Task material ->
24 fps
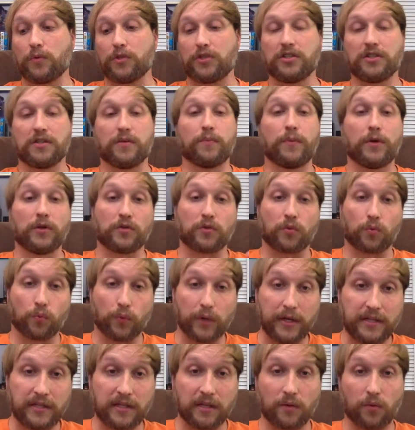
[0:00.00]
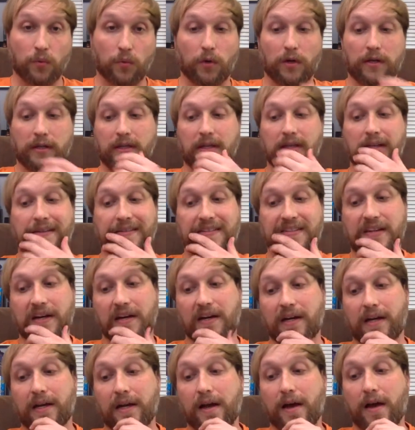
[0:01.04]
which is the most recent one that he's
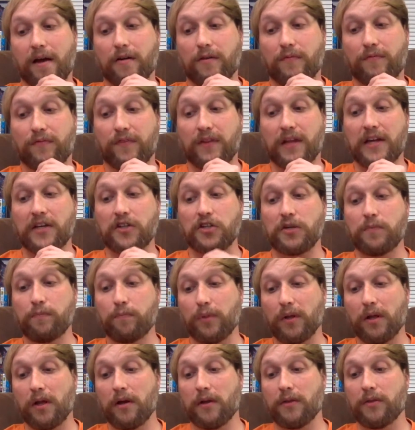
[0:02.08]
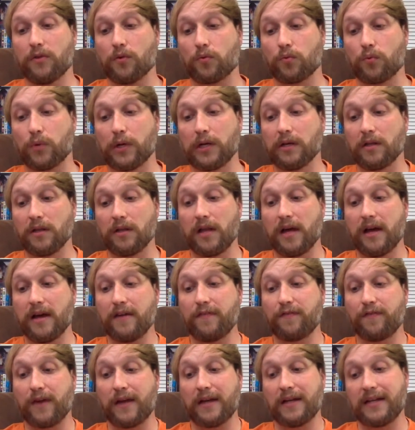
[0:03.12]
done, Flesh and Blood, The Real
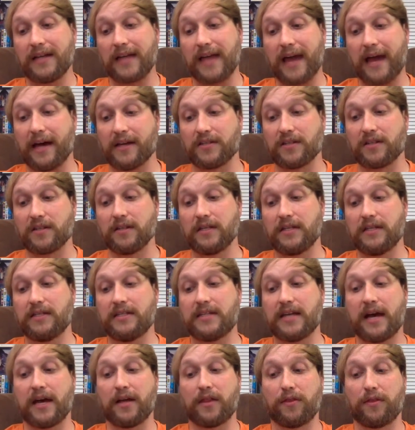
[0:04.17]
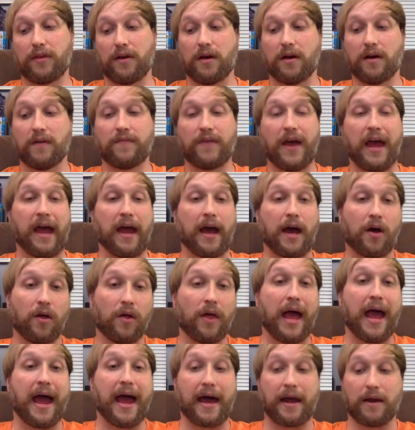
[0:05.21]
Life and Ghastly Death of
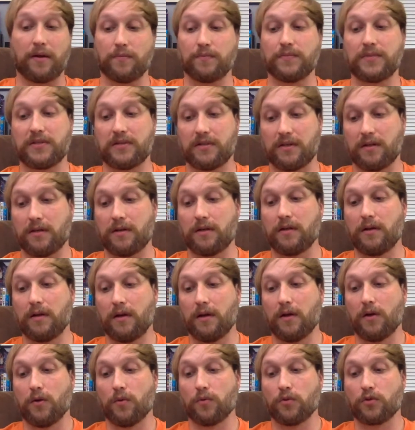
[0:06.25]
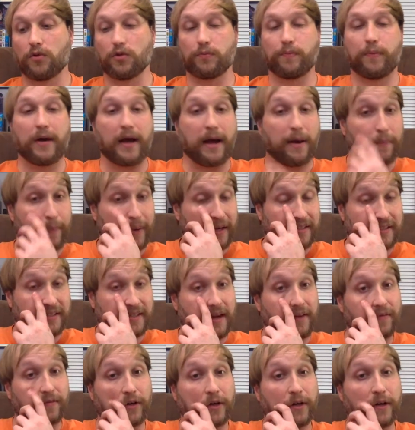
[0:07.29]
Al Adamson, which was put out by
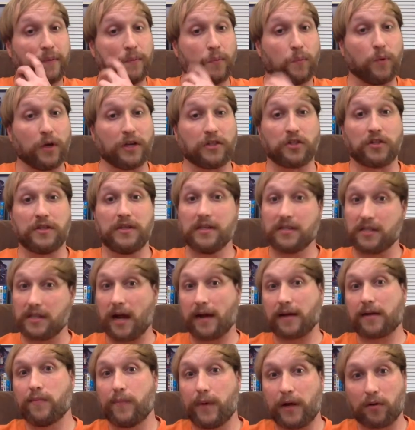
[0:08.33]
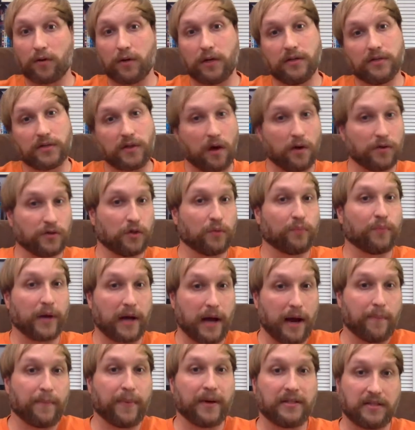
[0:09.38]
Severin, which this documentary is also put
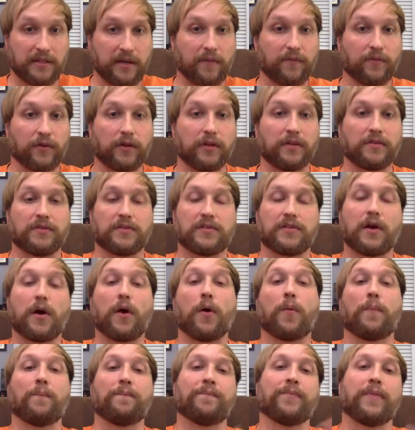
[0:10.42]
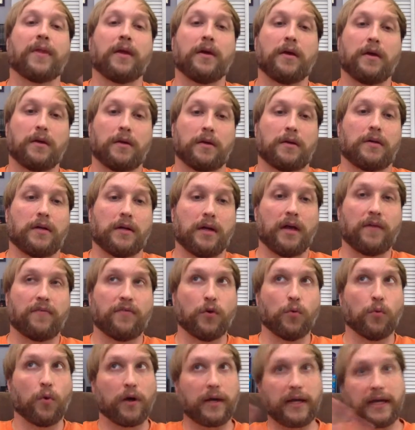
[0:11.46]
out by Severin. So if
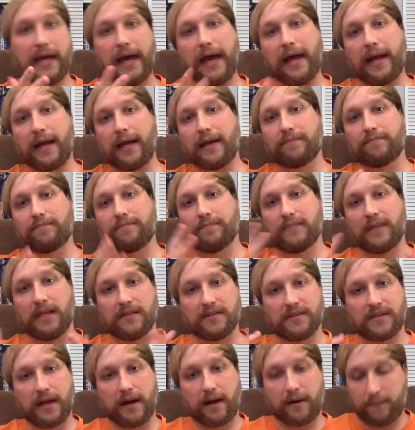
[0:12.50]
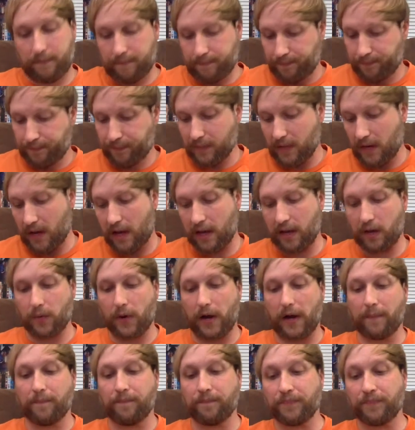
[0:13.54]
you want to get it, it's there. Anyway,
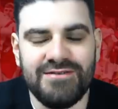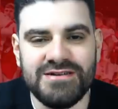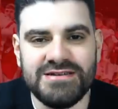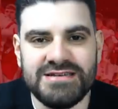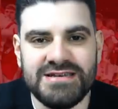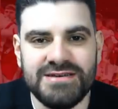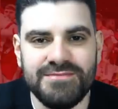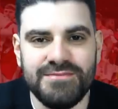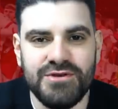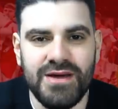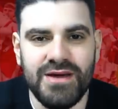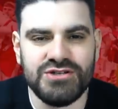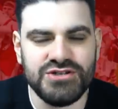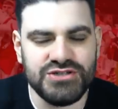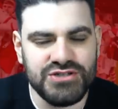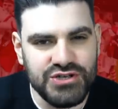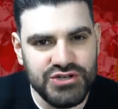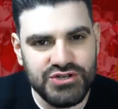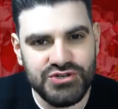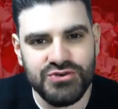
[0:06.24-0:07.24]
Symeou. And
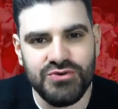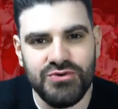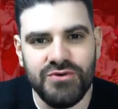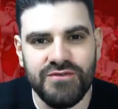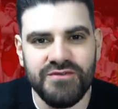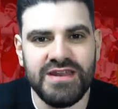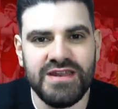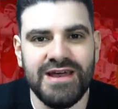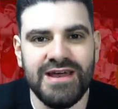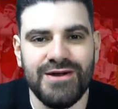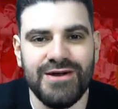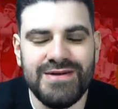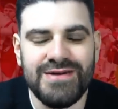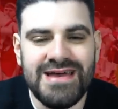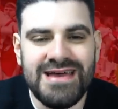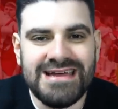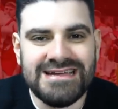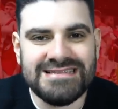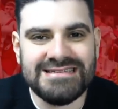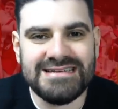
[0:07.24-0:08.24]
just a short video
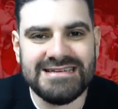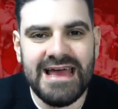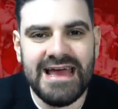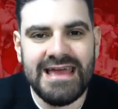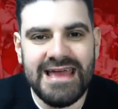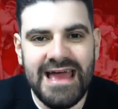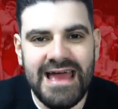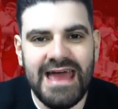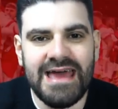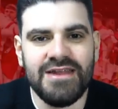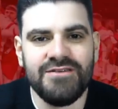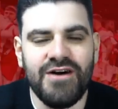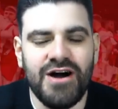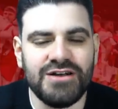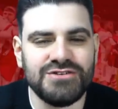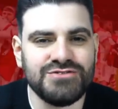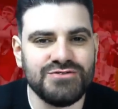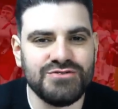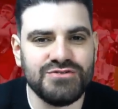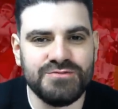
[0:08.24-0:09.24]
today ahead of
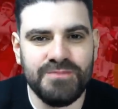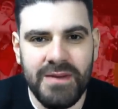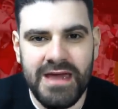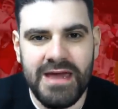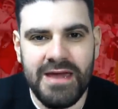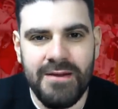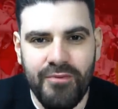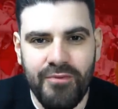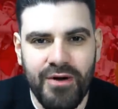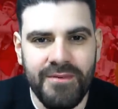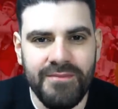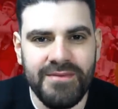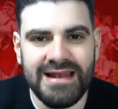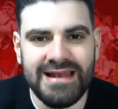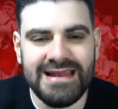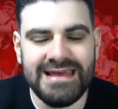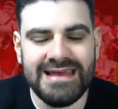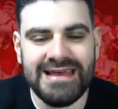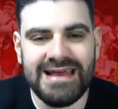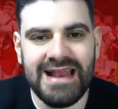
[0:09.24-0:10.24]
Arsenal's big Premier
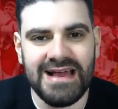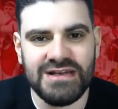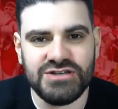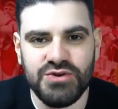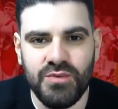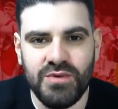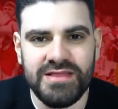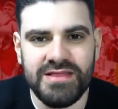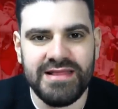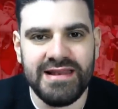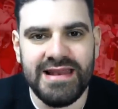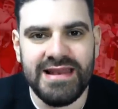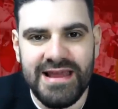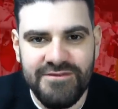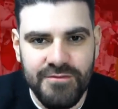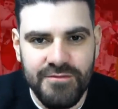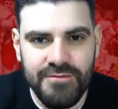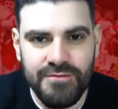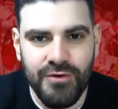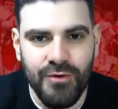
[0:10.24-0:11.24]
League clash with
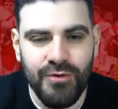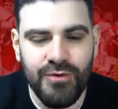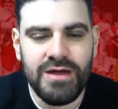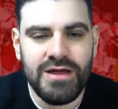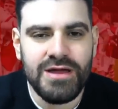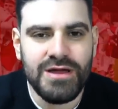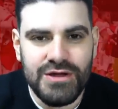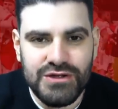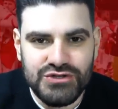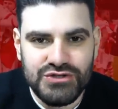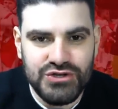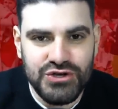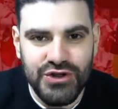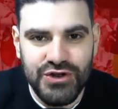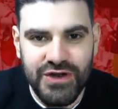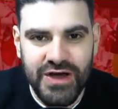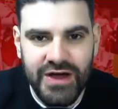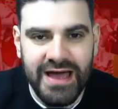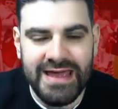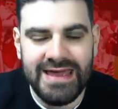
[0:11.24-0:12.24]
Liverpool
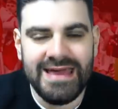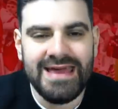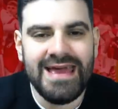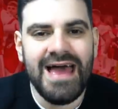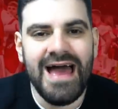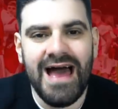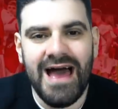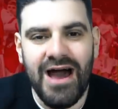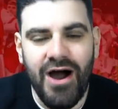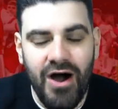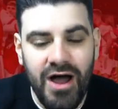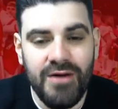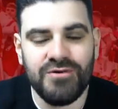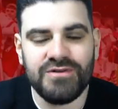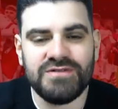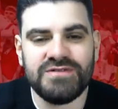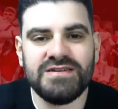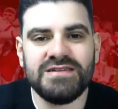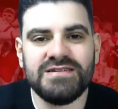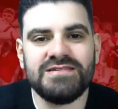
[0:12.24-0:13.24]
tonight. I
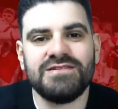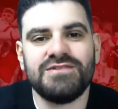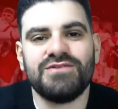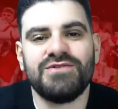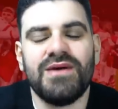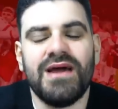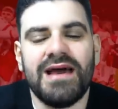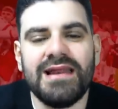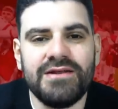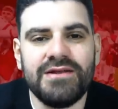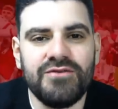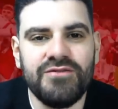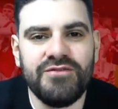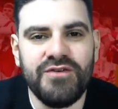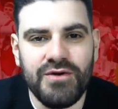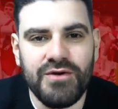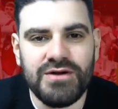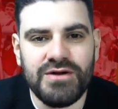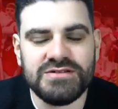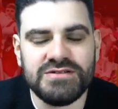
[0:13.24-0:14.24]
wanted to do a little
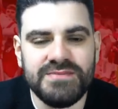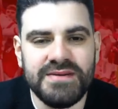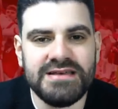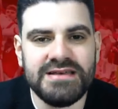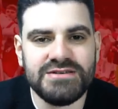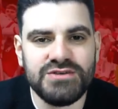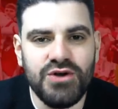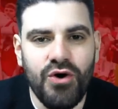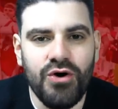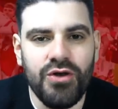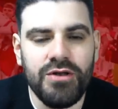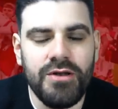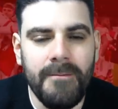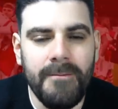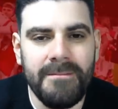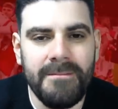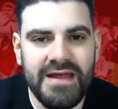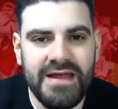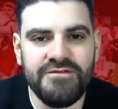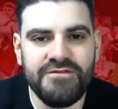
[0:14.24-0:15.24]
focus piece on
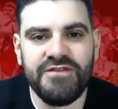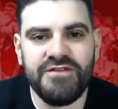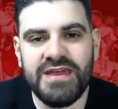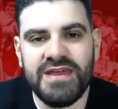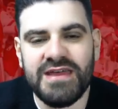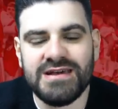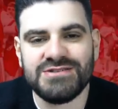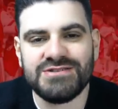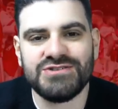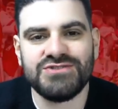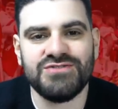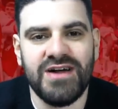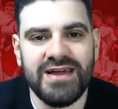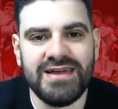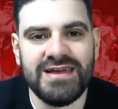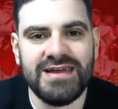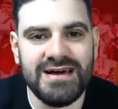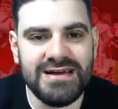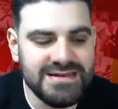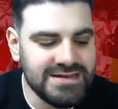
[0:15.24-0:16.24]
Benfica
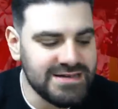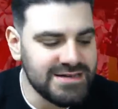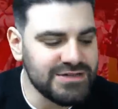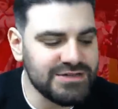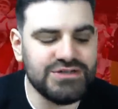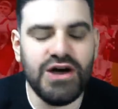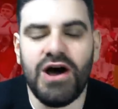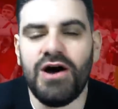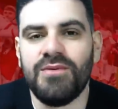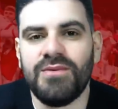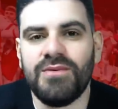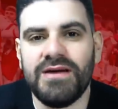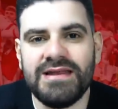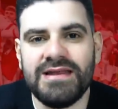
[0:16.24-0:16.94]
striker Darwin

Brief -> Please output the lines from the line that contains "[0:11.24-0:12.24]" through the end of the records, both ends included, exactly and with no pictures.

Output below ->
[0:11.24-0:12.24]
Liverpool
[0:12.24-0:13.24]
tonight. I
[0:13.24-0:14.24]
wanted to do a little
[0:14.24-0:15.24]
focus piece on
[0:15.24-0:16.24]
Benfica
[0:16.24-0:16.94]
striker Darwin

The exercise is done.